_WHAT TO WORK ON_. Only an exact repetition of the lines from the one holding "[0:06.30-0:07.20]" to the end of the data is wanted, with pictures left out.

(Stored items)
====

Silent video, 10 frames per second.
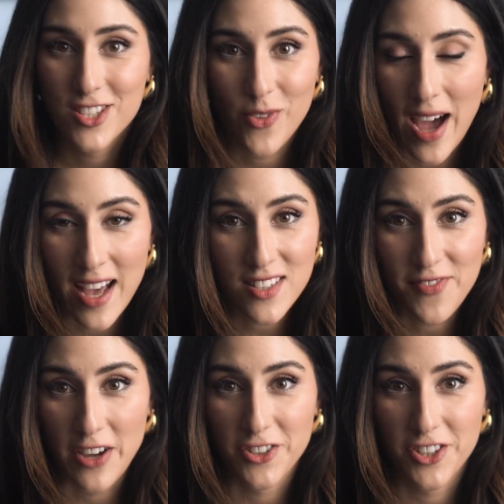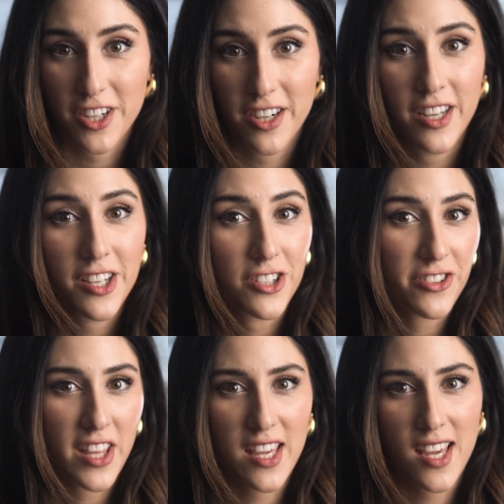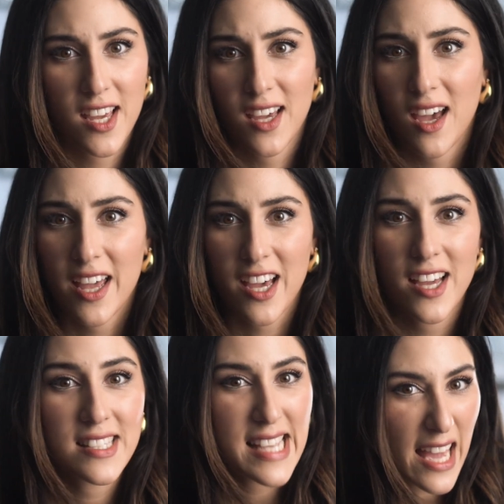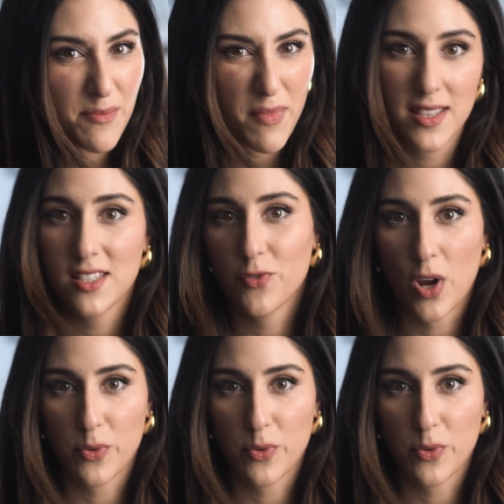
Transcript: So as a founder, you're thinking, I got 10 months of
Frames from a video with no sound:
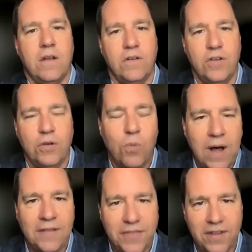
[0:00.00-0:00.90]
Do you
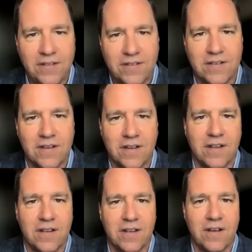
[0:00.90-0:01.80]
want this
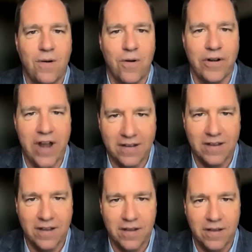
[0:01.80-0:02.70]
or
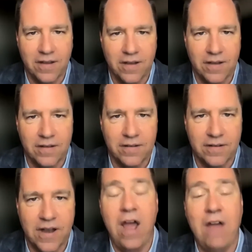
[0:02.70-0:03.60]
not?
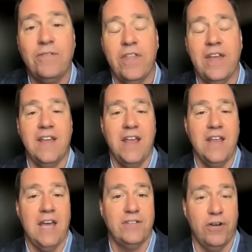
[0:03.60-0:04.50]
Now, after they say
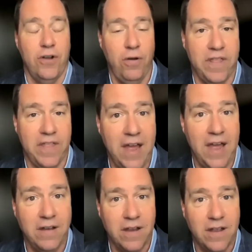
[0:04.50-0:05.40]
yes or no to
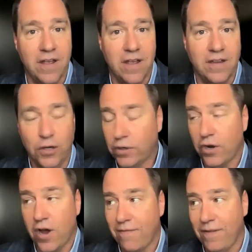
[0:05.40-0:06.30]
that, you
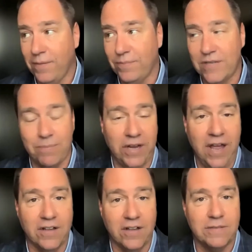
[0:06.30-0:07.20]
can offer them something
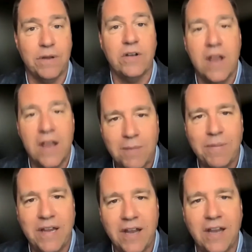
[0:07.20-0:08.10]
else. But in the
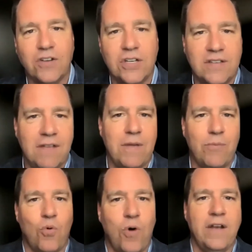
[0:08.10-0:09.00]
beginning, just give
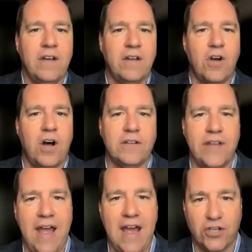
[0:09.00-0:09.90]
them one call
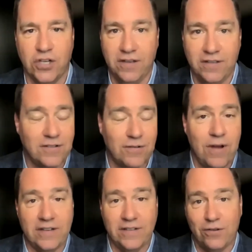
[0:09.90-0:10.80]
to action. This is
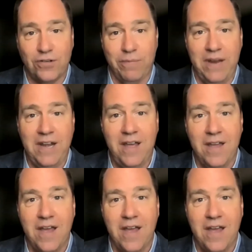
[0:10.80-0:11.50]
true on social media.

====

_RESULT FOR THIS TASK_.
[0:06.30-0:07.20]
can offer them something
[0:07.20-0:08.10]
else. But in the
[0:08.10-0:09.00]
beginning, just give
[0:09.00-0:09.90]
them one call
[0:09.90-0:10.80]
to action. This is
[0:10.80-0:11.50]
true on social media.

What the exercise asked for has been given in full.